**Your assignment**
Print each record that follows exactly, leaving the pictures behind.

[Data records]
▽

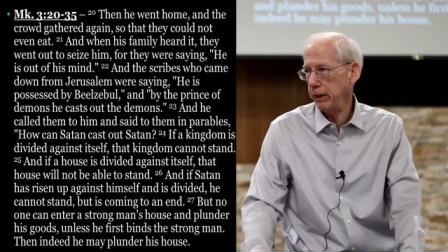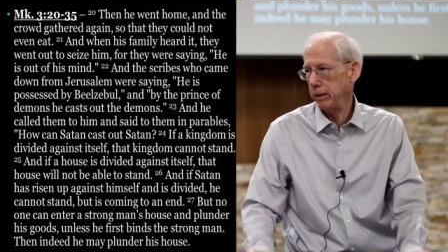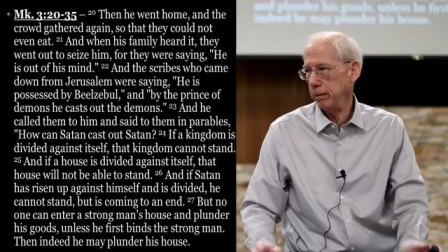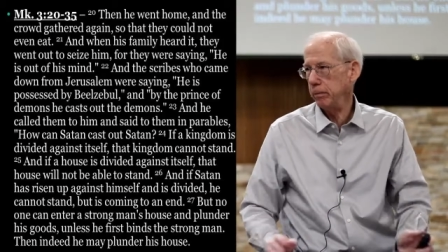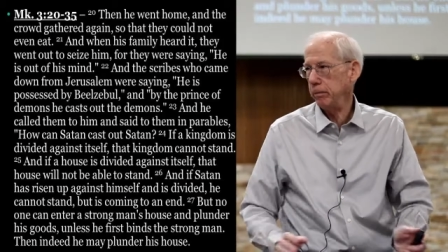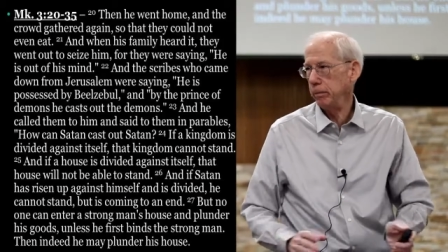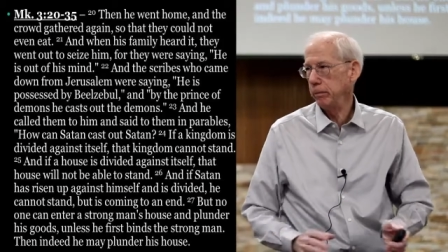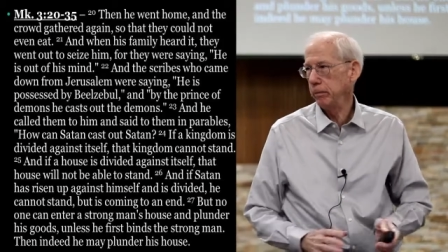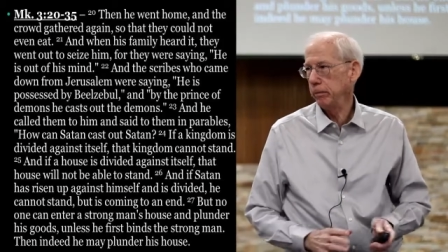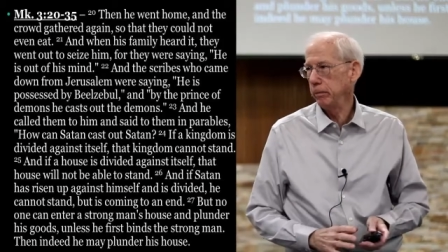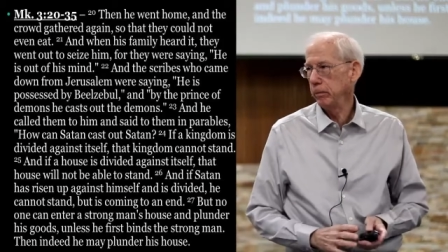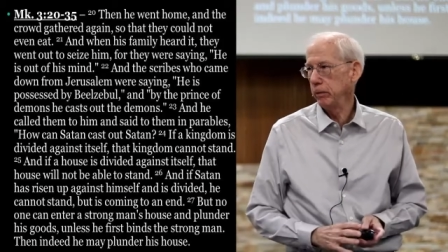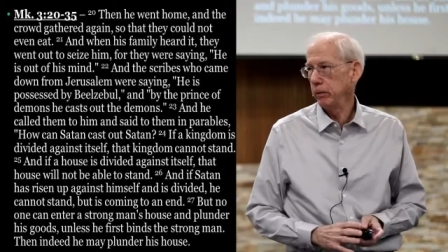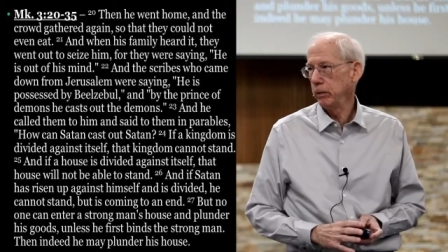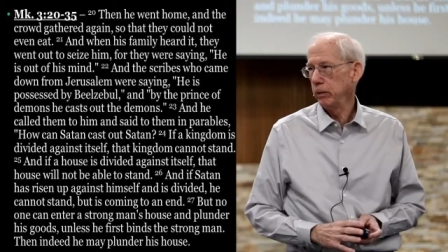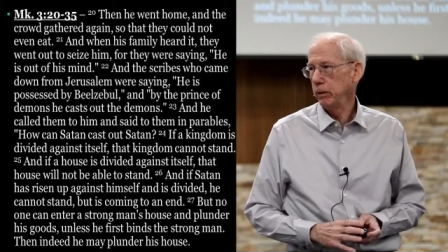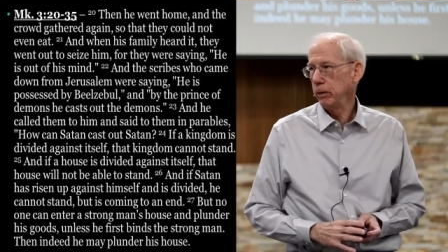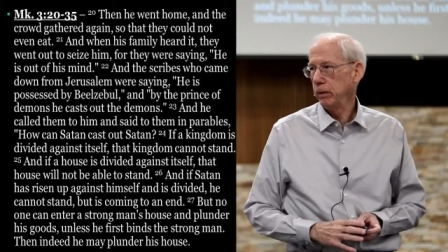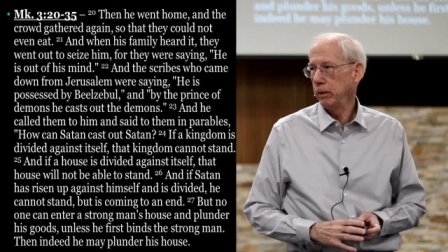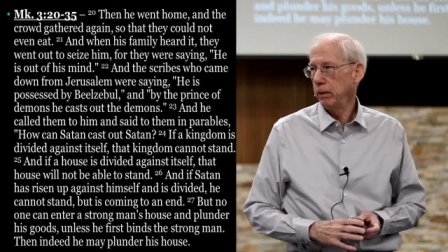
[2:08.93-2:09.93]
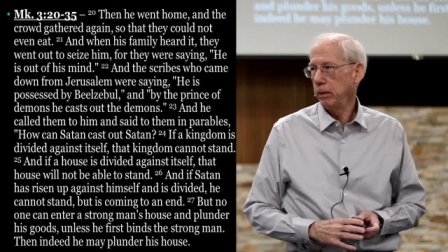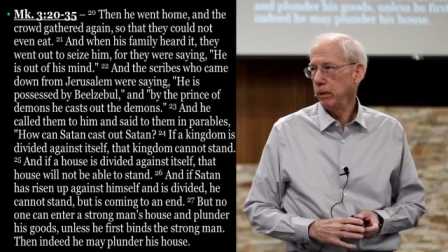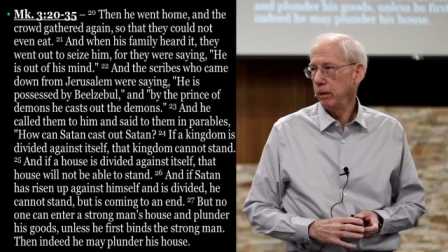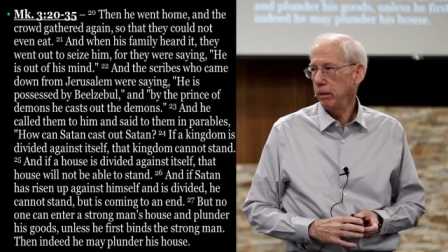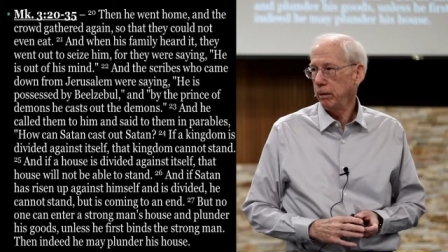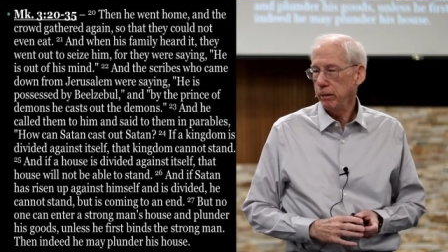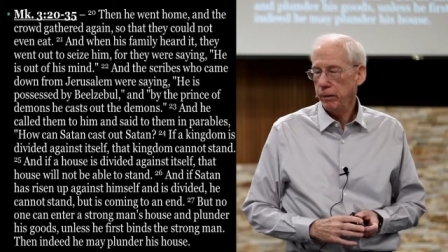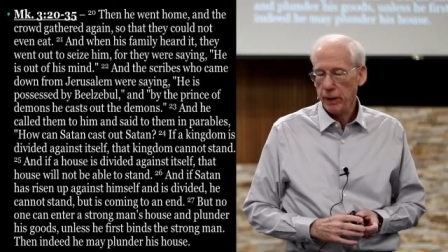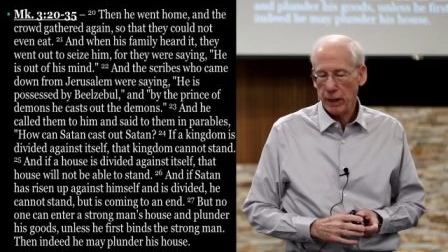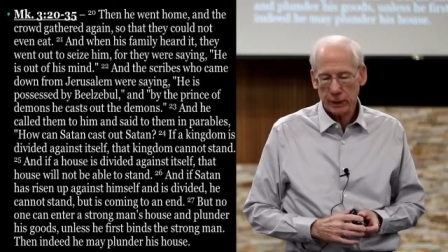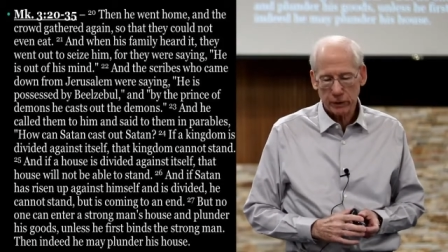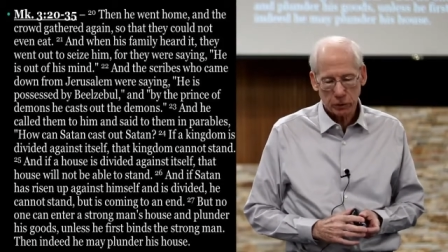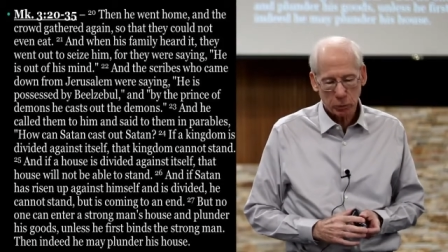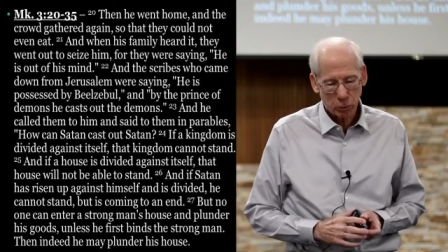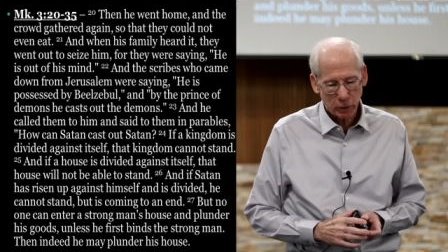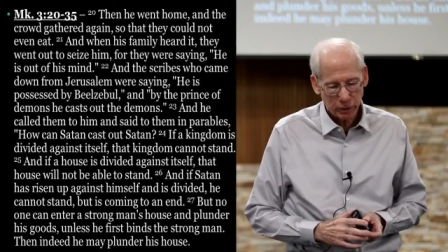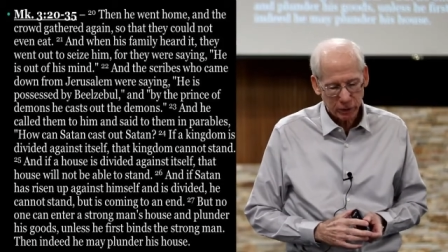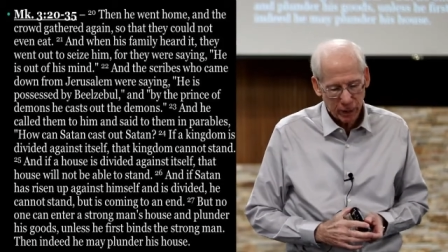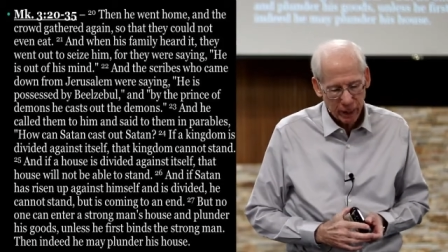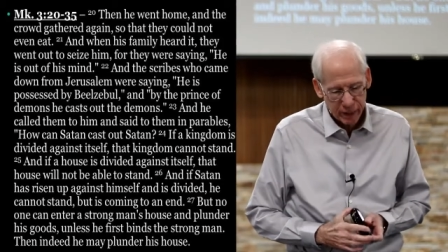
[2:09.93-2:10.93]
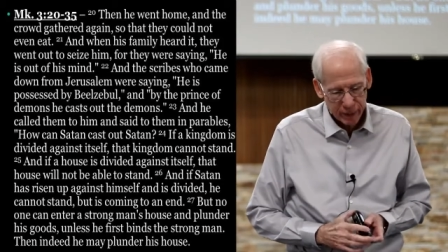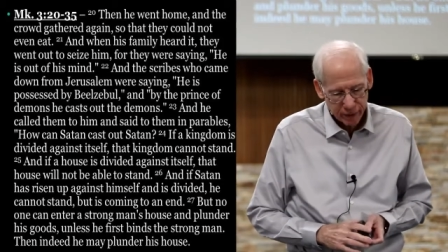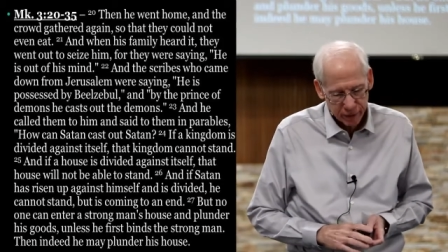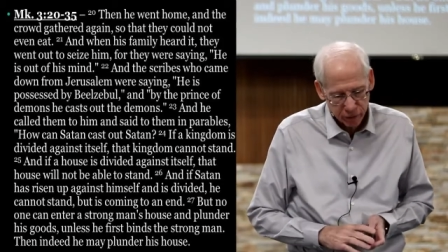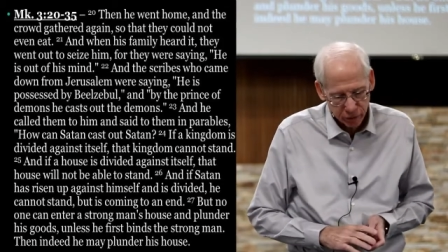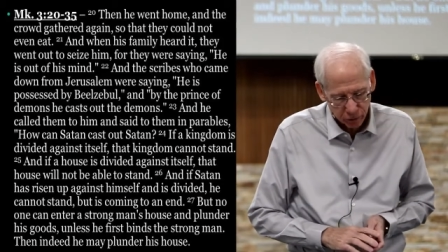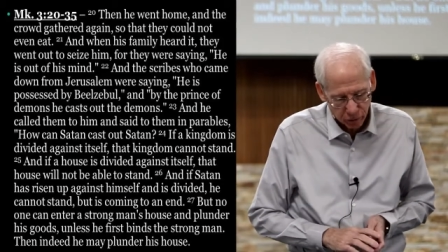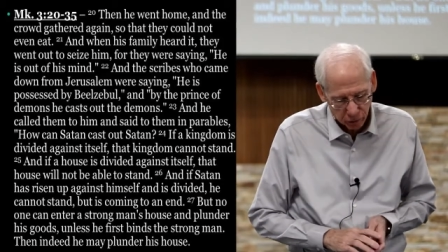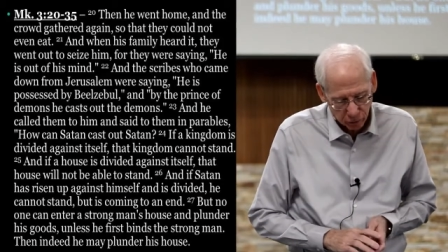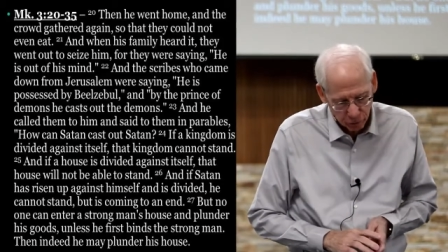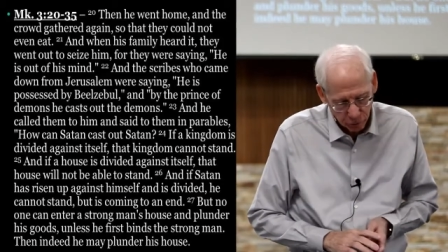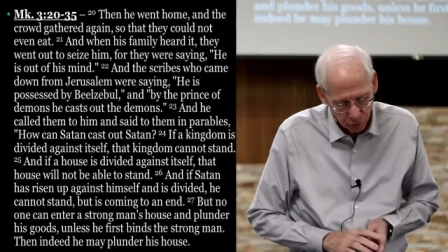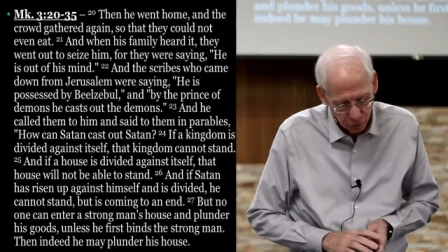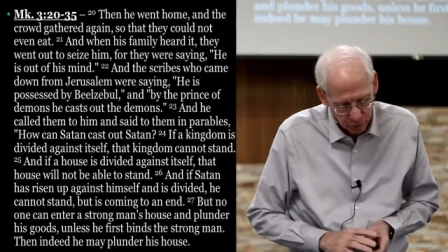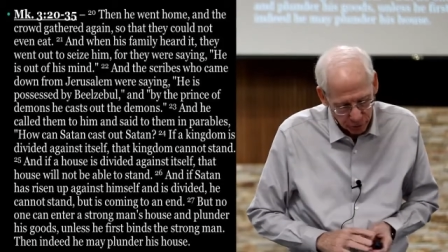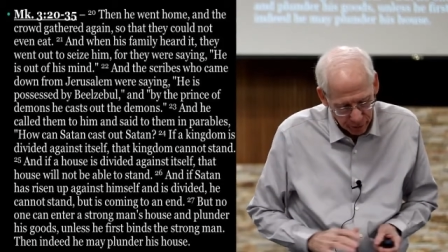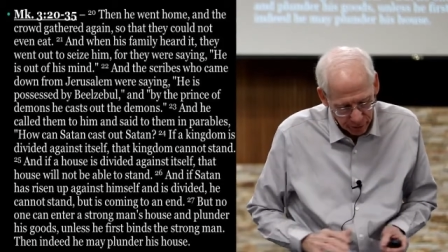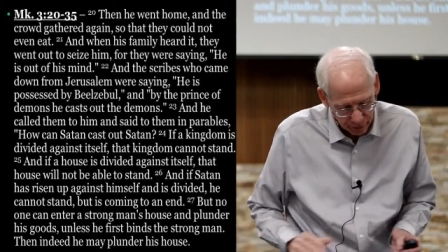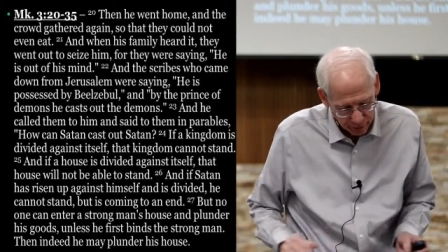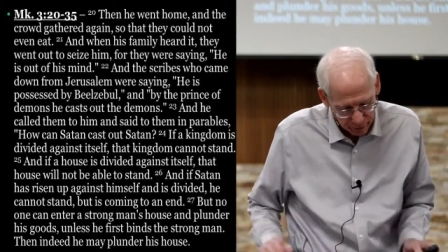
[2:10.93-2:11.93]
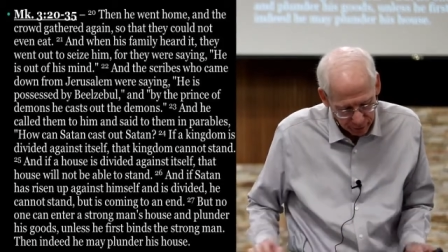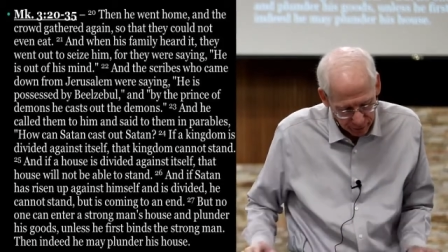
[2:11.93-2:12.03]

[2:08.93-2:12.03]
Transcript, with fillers: him. That's what they conclude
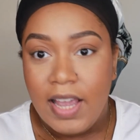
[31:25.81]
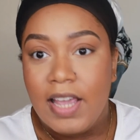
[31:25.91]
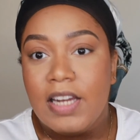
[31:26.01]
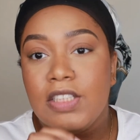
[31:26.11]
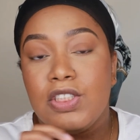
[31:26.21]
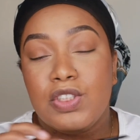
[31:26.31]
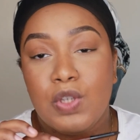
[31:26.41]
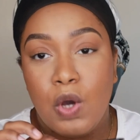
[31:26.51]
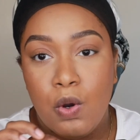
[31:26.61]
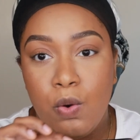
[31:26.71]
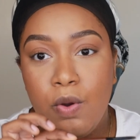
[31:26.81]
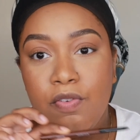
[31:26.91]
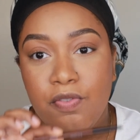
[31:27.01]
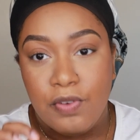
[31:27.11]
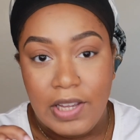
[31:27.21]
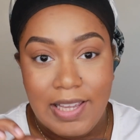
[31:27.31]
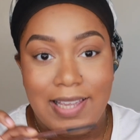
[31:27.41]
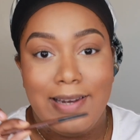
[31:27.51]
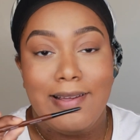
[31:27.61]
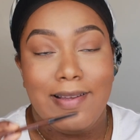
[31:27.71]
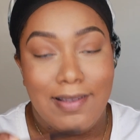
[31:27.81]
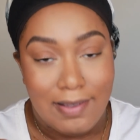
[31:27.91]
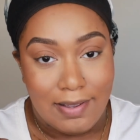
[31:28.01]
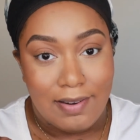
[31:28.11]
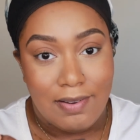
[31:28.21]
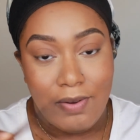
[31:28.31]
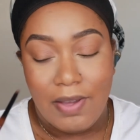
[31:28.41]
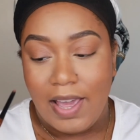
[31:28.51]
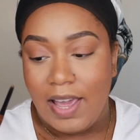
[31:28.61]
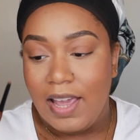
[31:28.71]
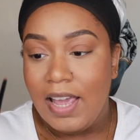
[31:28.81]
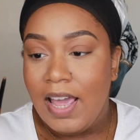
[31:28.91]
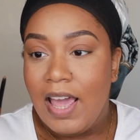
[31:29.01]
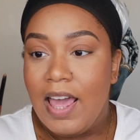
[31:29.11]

It is so freaking good, okay?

△

**Written solution**
[2:08.93-2:09.93]
[2:09.93-2:10.93]
[2:10.93-2:11.93]
[2:11.93-2:12.03]

[2:08.93-2:12.03]
Transcript, with fillers: him. That's what they conclude
[31:25.81]
[31:25.91]
[31:26.01]
[31:26.11]
[31:26.21]
[31:26.31]
[31:26.41]
[31:26.51]
[31:26.61]
[31:26.71]
[31:26.81]
[31:26.91]
[31:27.01]
[31:27.11]
[31:27.21]
[31:27.31]
[31:27.41]
[31:27.51]
[31:27.61]
[31:27.71]
[31:27.81]
[31:27.91]
[31:28.01]
[31:28.11]
[31:28.21]
[31:28.31]
[31:28.41]
[31:28.51]
[31:28.61]
[31:28.71]
[31:28.81]
[31:28.91]
[31:29.01]
[31:29.11]

It is so freaking good, okay?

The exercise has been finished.